++++ RAW DATA
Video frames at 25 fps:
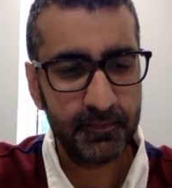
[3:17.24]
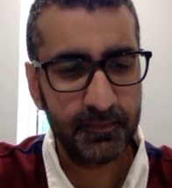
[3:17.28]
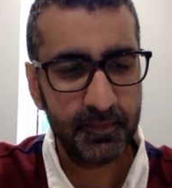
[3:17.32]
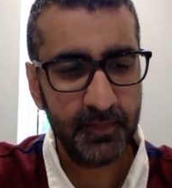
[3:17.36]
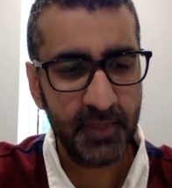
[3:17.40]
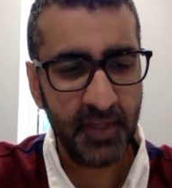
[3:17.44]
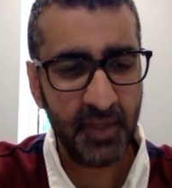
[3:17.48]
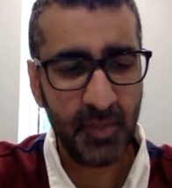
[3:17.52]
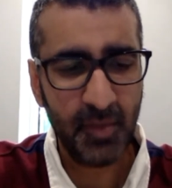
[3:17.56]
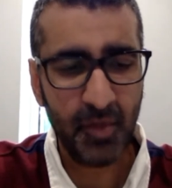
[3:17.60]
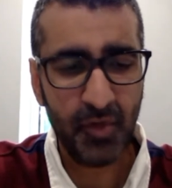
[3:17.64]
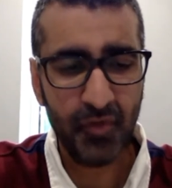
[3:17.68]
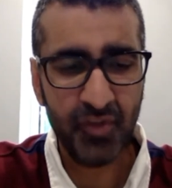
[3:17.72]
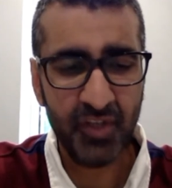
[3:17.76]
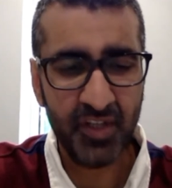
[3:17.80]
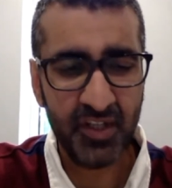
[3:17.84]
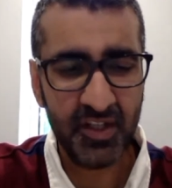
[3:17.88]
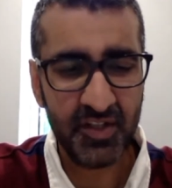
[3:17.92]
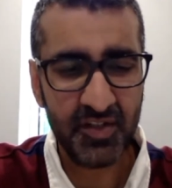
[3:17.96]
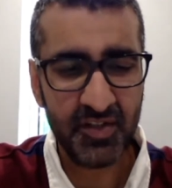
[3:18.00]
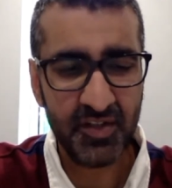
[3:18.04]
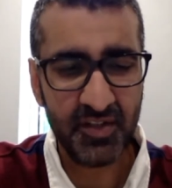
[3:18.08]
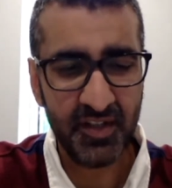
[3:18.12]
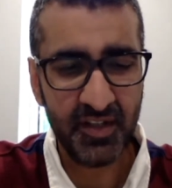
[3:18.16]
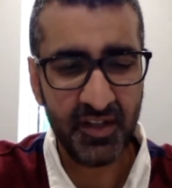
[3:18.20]
I'm more
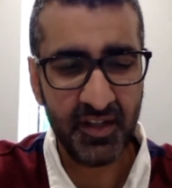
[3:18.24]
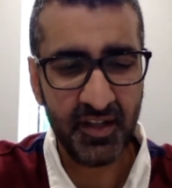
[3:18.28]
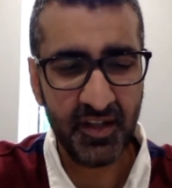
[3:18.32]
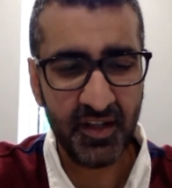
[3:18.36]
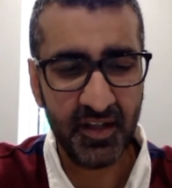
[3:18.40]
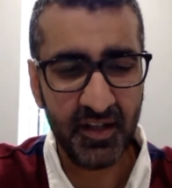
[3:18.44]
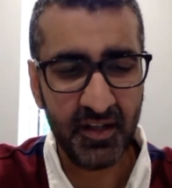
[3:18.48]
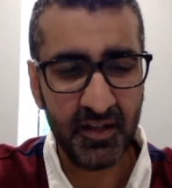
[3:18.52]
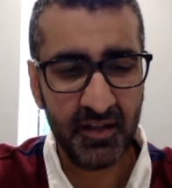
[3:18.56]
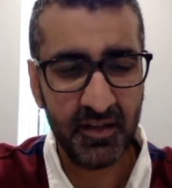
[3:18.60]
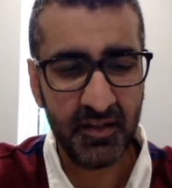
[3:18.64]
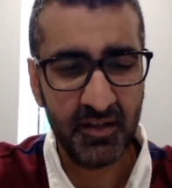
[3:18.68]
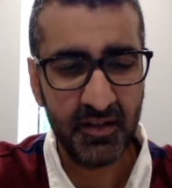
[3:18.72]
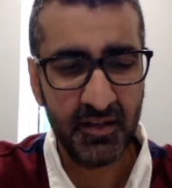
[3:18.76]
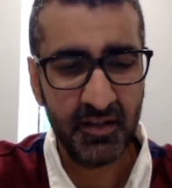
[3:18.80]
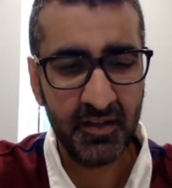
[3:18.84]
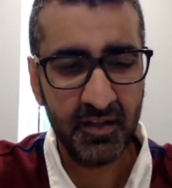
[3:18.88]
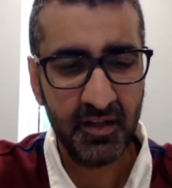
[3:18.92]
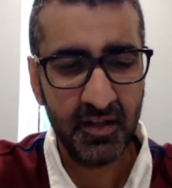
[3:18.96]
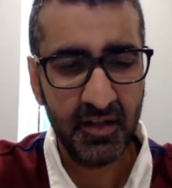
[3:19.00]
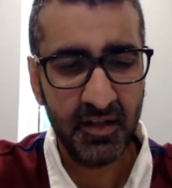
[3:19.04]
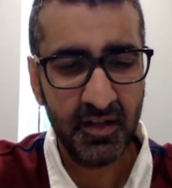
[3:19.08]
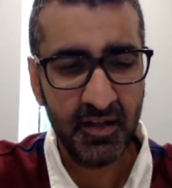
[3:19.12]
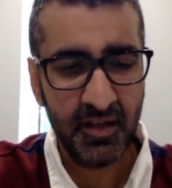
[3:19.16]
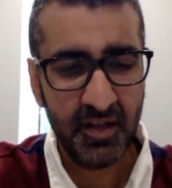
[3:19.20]
English than you think.
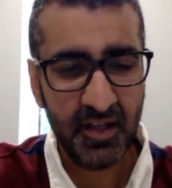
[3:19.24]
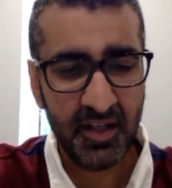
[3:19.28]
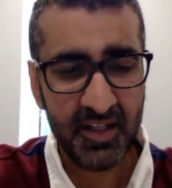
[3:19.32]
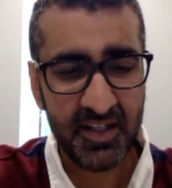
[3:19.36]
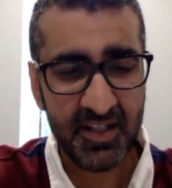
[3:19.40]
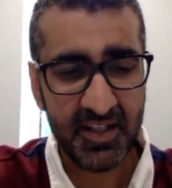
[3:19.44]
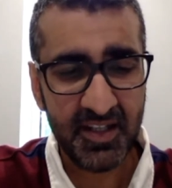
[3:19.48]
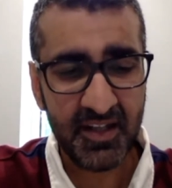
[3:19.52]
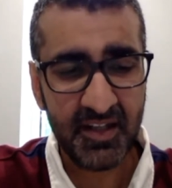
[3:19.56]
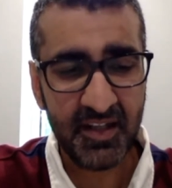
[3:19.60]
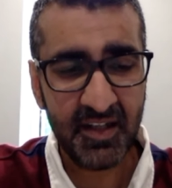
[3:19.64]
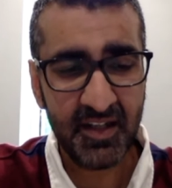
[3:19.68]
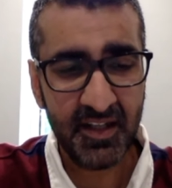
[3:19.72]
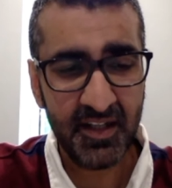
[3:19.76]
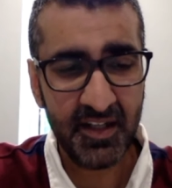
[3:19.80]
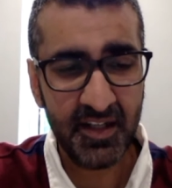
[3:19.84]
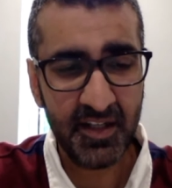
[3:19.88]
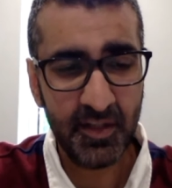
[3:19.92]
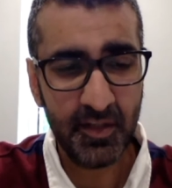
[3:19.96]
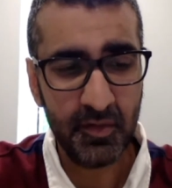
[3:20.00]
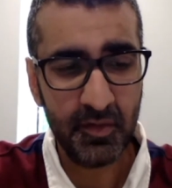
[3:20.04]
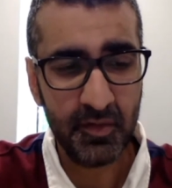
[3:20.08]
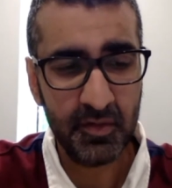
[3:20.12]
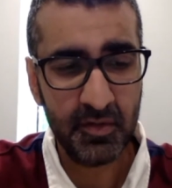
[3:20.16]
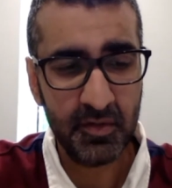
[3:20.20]
I stand in
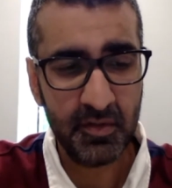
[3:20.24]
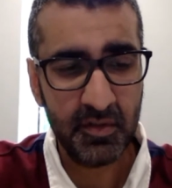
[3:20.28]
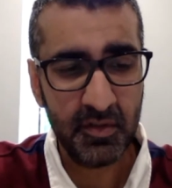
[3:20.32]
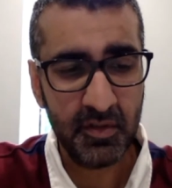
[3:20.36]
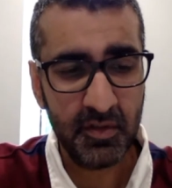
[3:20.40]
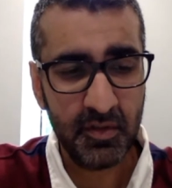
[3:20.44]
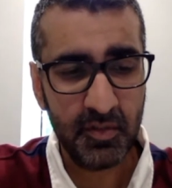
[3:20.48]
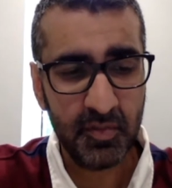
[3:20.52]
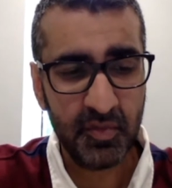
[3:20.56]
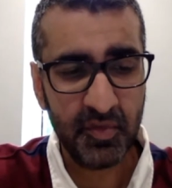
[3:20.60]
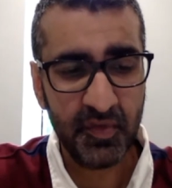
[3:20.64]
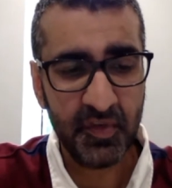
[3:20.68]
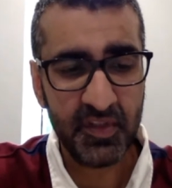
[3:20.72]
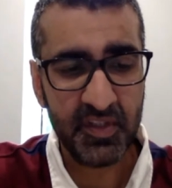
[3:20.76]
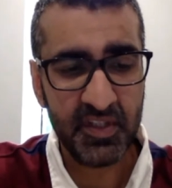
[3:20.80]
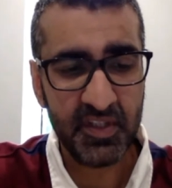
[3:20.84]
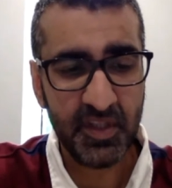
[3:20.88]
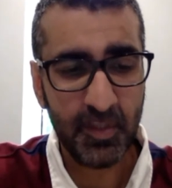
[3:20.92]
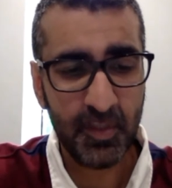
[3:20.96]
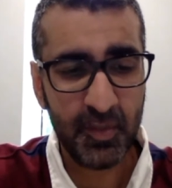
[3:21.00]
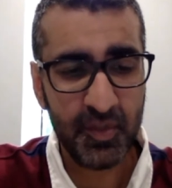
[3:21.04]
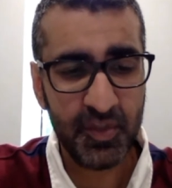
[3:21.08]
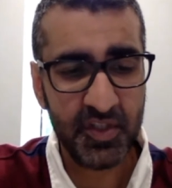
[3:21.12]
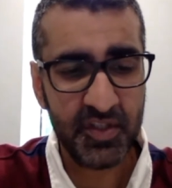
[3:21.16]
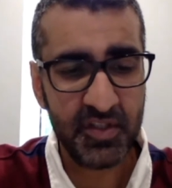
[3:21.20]
queues, prefer
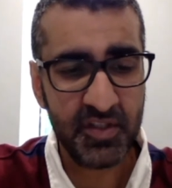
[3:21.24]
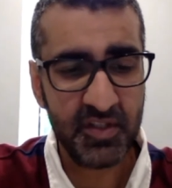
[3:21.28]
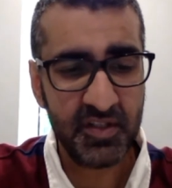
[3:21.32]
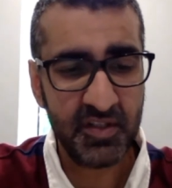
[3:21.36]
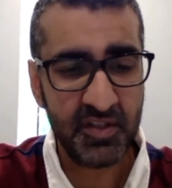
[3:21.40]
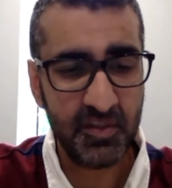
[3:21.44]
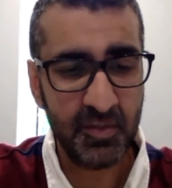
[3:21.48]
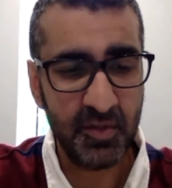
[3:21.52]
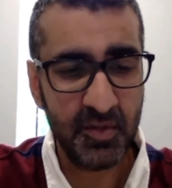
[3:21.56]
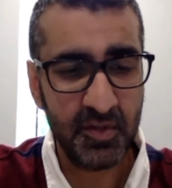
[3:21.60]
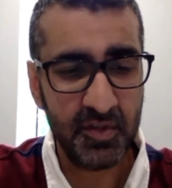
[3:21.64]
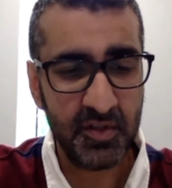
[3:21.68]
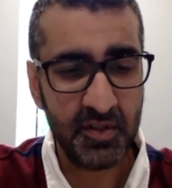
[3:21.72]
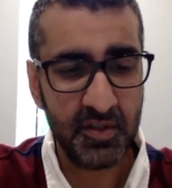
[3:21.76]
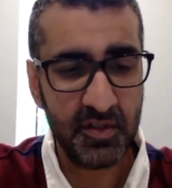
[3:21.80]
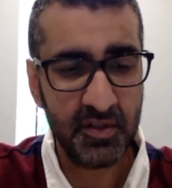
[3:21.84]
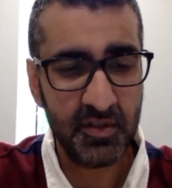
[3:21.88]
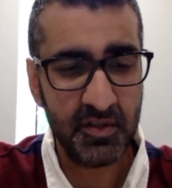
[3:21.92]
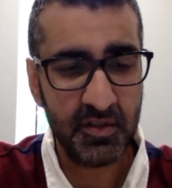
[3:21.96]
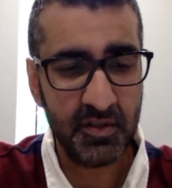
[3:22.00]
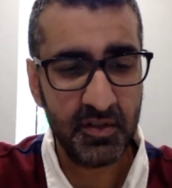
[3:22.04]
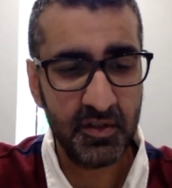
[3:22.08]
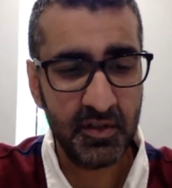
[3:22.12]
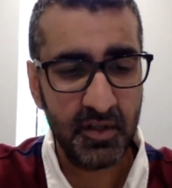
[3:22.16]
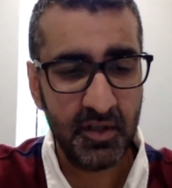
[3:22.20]
sandwiches to samosas,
++++++++
## EXERCISE
Copy out all the data above exactly, minus the images.

## COMPLETED EXERCISE
Video frames at 25 fps:
[3:17.24]
[3:17.28]
[3:17.32]
[3:17.36]
[3:17.40]
[3:17.44]
[3:17.48]
[3:17.52]
[3:17.56]
[3:17.60]
[3:17.64]
[3:17.68]
[3:17.72]
[3:17.76]
[3:17.80]
[3:17.84]
[3:17.88]
[3:17.92]
[3:17.96]
[3:18.00]
[3:18.04]
[3:18.08]
[3:18.12]
[3:18.16]
[3:18.20]
I'm more
[3:18.24]
[3:18.28]
[3:18.32]
[3:18.36]
[3:18.40]
[3:18.44]
[3:18.48]
[3:18.52]
[3:18.56]
[3:18.60]
[3:18.64]
[3:18.68]
[3:18.72]
[3:18.76]
[3:18.80]
[3:18.84]
[3:18.88]
[3:18.92]
[3:18.96]
[3:19.00]
[3:19.04]
[3:19.08]
[3:19.12]
[3:19.16]
[3:19.20]
English than you think.
[3:19.24]
[3:19.28]
[3:19.32]
[3:19.36]
[3:19.40]
[3:19.44]
[3:19.48]
[3:19.52]
[3:19.56]
[3:19.60]
[3:19.64]
[3:19.68]
[3:19.72]
[3:19.76]
[3:19.80]
[3:19.84]
[3:19.88]
[3:19.92]
[3:19.96]
[3:20.00]
[3:20.04]
[3:20.08]
[3:20.12]
[3:20.16]
[3:20.20]
I stand in
[3:20.24]
[3:20.28]
[3:20.32]
[3:20.36]
[3:20.40]
[3:20.44]
[3:20.48]
[3:20.52]
[3:20.56]
[3:20.60]
[3:20.64]
[3:20.68]
[3:20.72]
[3:20.76]
[3:20.80]
[3:20.84]
[3:20.88]
[3:20.92]
[3:20.96]
[3:21.00]
[3:21.04]
[3:21.08]
[3:21.12]
[3:21.16]
[3:21.20]
queues, prefer
[3:21.24]
[3:21.28]
[3:21.32]
[3:21.36]
[3:21.40]
[3:21.44]
[3:21.48]
[3:21.52]
[3:21.56]
[3:21.60]
[3:21.64]
[3:21.68]
[3:21.72]
[3:21.76]
[3:21.80]
[3:21.84]
[3:21.88]
[3:21.92]
[3:21.96]
[3:22.00]
[3:22.04]
[3:22.08]
[3:22.12]
[3:22.16]
[3:22.20]
sandwiches to samosas,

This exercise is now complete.